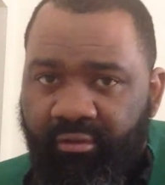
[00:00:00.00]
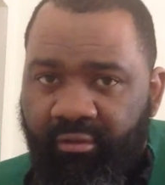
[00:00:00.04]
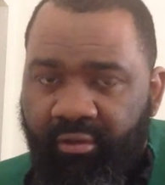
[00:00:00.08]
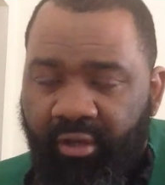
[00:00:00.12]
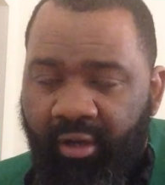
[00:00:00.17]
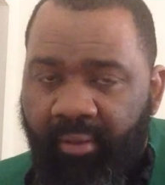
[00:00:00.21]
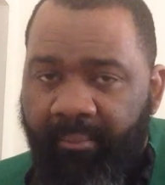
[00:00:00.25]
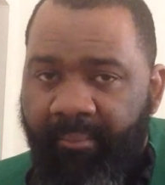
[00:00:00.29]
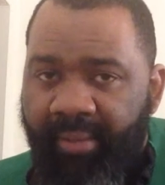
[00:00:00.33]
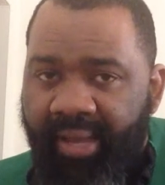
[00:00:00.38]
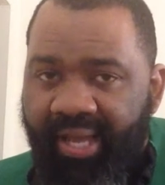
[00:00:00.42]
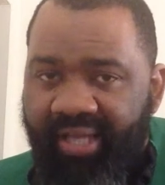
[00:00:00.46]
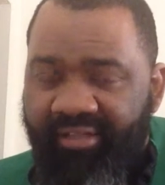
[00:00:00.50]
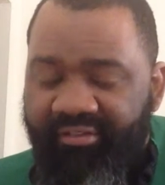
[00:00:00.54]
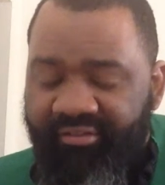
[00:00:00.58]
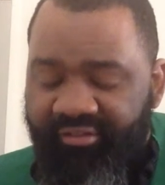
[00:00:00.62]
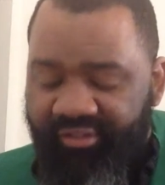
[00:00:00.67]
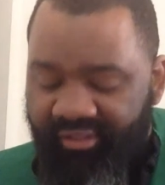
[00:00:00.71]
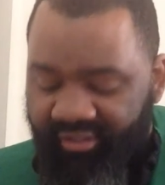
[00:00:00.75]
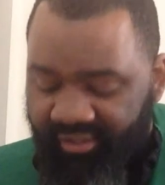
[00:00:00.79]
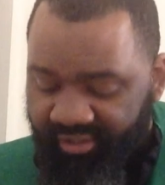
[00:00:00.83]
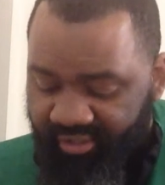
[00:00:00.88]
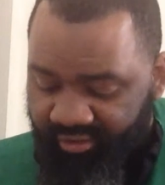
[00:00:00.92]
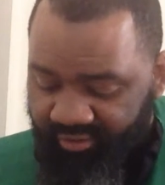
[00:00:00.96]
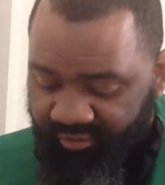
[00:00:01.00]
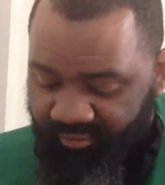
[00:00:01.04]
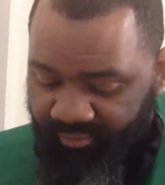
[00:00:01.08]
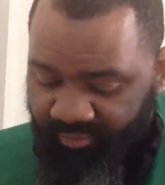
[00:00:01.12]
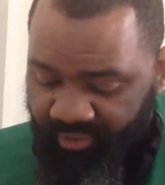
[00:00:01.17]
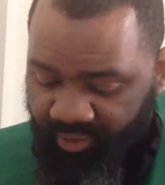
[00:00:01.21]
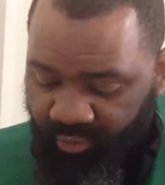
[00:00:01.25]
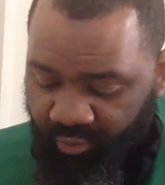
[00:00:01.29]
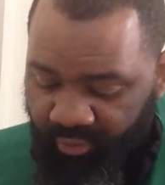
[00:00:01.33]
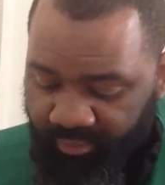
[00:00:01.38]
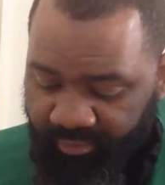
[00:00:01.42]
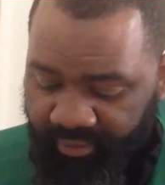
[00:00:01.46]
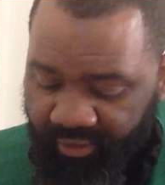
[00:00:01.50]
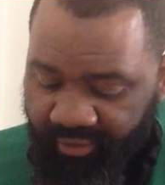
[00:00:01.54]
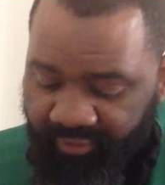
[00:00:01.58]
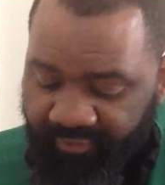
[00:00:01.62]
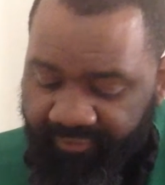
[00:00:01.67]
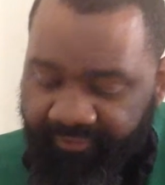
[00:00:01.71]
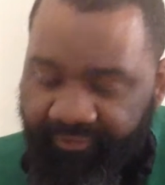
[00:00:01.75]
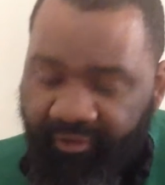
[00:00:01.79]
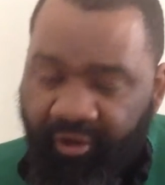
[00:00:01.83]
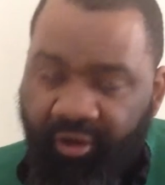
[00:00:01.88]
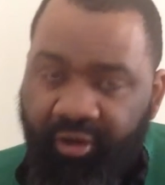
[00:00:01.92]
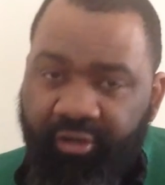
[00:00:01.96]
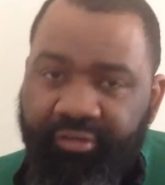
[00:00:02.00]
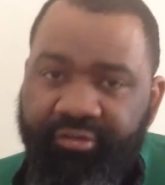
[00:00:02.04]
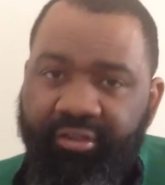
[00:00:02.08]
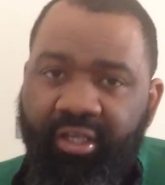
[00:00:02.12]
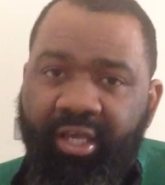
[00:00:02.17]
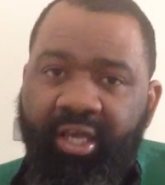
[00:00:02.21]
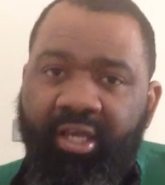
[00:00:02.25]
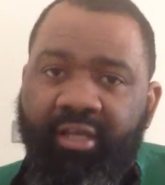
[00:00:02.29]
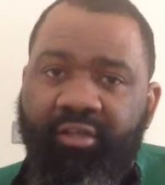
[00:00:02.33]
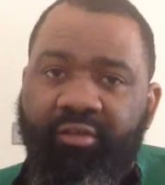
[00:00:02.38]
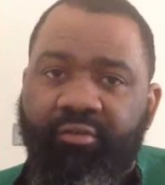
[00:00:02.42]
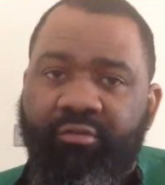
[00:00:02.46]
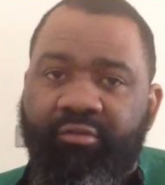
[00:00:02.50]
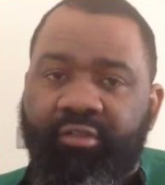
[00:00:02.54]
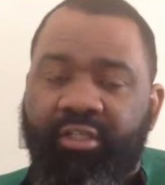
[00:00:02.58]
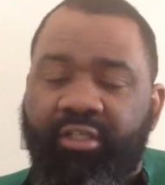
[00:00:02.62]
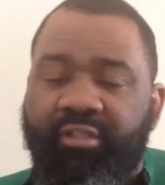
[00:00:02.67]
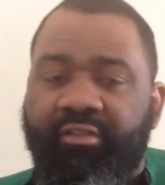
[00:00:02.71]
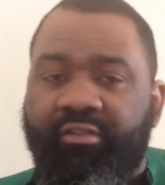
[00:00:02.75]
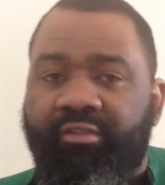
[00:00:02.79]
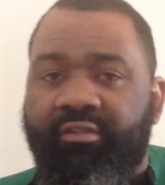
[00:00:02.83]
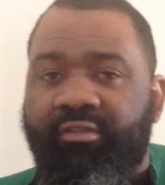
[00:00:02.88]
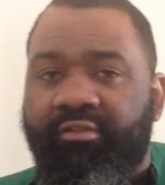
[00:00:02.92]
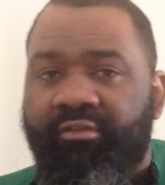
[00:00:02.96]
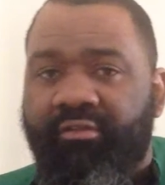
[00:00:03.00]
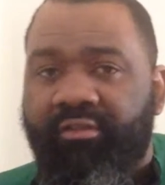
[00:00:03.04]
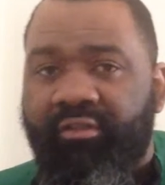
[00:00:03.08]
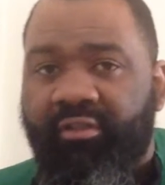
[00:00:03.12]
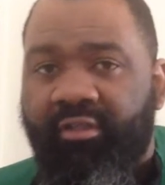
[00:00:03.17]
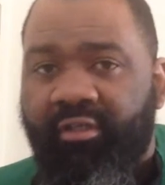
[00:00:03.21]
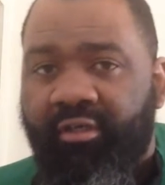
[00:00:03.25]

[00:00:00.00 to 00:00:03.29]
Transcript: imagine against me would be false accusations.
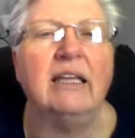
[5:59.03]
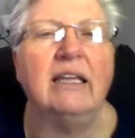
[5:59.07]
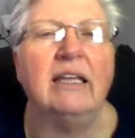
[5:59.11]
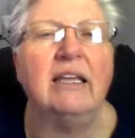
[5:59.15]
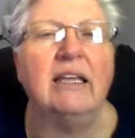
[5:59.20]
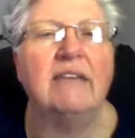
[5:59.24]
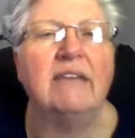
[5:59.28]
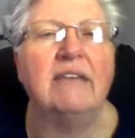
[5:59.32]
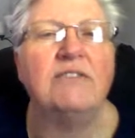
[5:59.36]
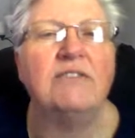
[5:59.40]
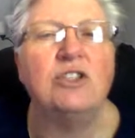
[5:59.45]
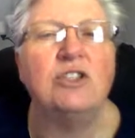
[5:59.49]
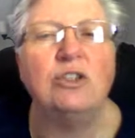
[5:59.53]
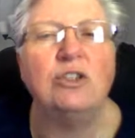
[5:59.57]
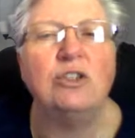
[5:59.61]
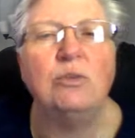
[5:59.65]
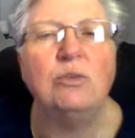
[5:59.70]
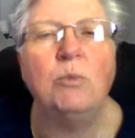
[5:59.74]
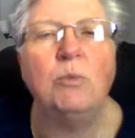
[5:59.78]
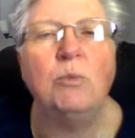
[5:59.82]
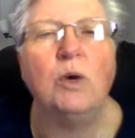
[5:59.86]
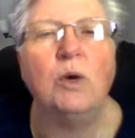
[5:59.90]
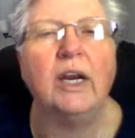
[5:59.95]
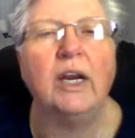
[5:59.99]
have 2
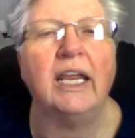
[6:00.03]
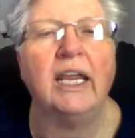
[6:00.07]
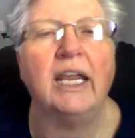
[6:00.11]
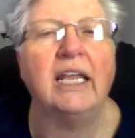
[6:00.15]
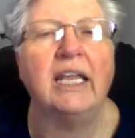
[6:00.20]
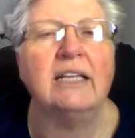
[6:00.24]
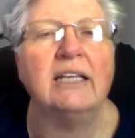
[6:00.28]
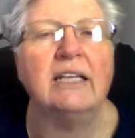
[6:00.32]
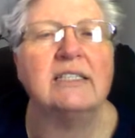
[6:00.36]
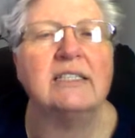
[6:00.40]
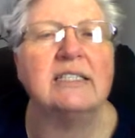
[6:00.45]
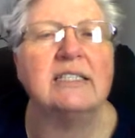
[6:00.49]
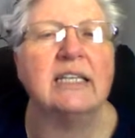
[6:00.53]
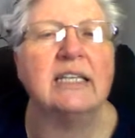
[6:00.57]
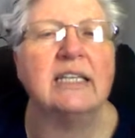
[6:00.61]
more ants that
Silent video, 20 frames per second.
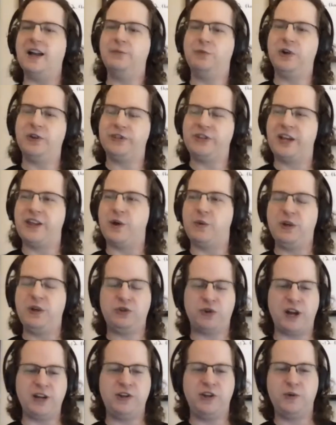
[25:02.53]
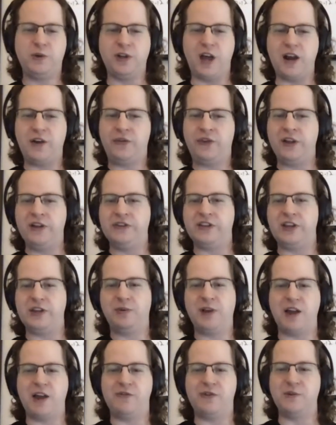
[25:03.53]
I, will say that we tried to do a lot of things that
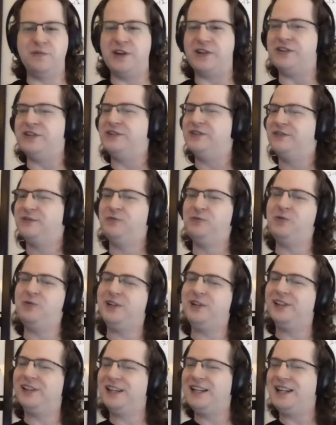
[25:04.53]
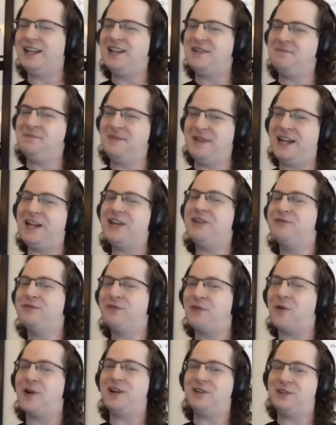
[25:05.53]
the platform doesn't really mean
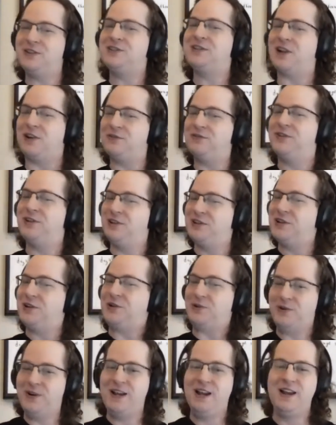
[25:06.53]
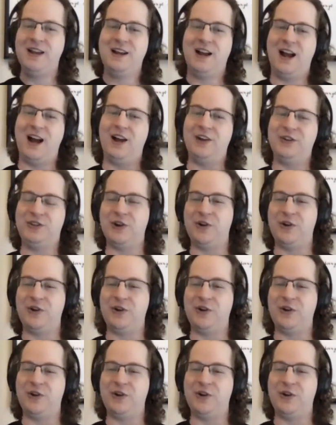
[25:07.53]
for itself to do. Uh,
-.-.-
- TRY IT: Your task is to write out, exactly and without pictures, only the lines from the one holding "[00:00:02.00]" to the last line of the data.

- EXPECTED OUTPUT:
[00:00:02.00]
[00:00:02.04]
[00:00:02.08]
[00:00:02.12]
[00:00:02.17]
[00:00:02.21]
[00:00:02.25]
[00:00:02.29]
[00:00:02.33]
[00:00:02.38]
[00:00:02.42]
[00:00:02.46]
[00:00:02.50]
[00:00:02.54]
[00:00:02.58]
[00:00:02.62]
[00:00:02.67]
[00:00:02.71]
[00:00:02.75]
[00:00:02.79]
[00:00:02.83]
[00:00:02.88]
[00:00:02.92]
[00:00:02.96]
[00:00:03.00]
[00:00:03.04]
[00:00:03.08]
[00:00:03.12]
[00:00:03.17]
[00:00:03.21]
[00:00:03.25]

[00:00:00.00 to 00:00:03.29]
Transcript: imagine against me would be false accusations.
[5:59.03]
[5:59.07]
[5:59.11]
[5:59.15]
[5:59.20]
[5:59.24]
[5:59.28]
[5:59.32]
[5:59.36]
[5:59.40]
[5:59.45]
[5:59.49]
[5:59.53]
[5:59.57]
[5:59.61]
[5:59.65]
[5:59.70]
[5:59.74]
[5:59.78]
[5:59.82]
[5:59.86]
[5:59.90]
[5:59.95]
[5:59.99]
have 2
[6:00.03]
[6:00.07]
[6:00.11]
[6:00.15]
[6:00.20]
[6:00.24]
[6:00.28]
[6:00.32]
[6:00.36]
[6:00.40]
[6:00.45]
[6:00.49]
[6:00.53]
[6:00.57]
[6:00.61]
more ants that
Silent video, 20 frames per second.
[25:02.53]
[25:03.53]
I, will say that we tried to do a lot of things that
[25:04.53]
[25:05.53]
the platform doesn't really mean
[25:06.53]
[25:07.53]
for itself to do. Uh,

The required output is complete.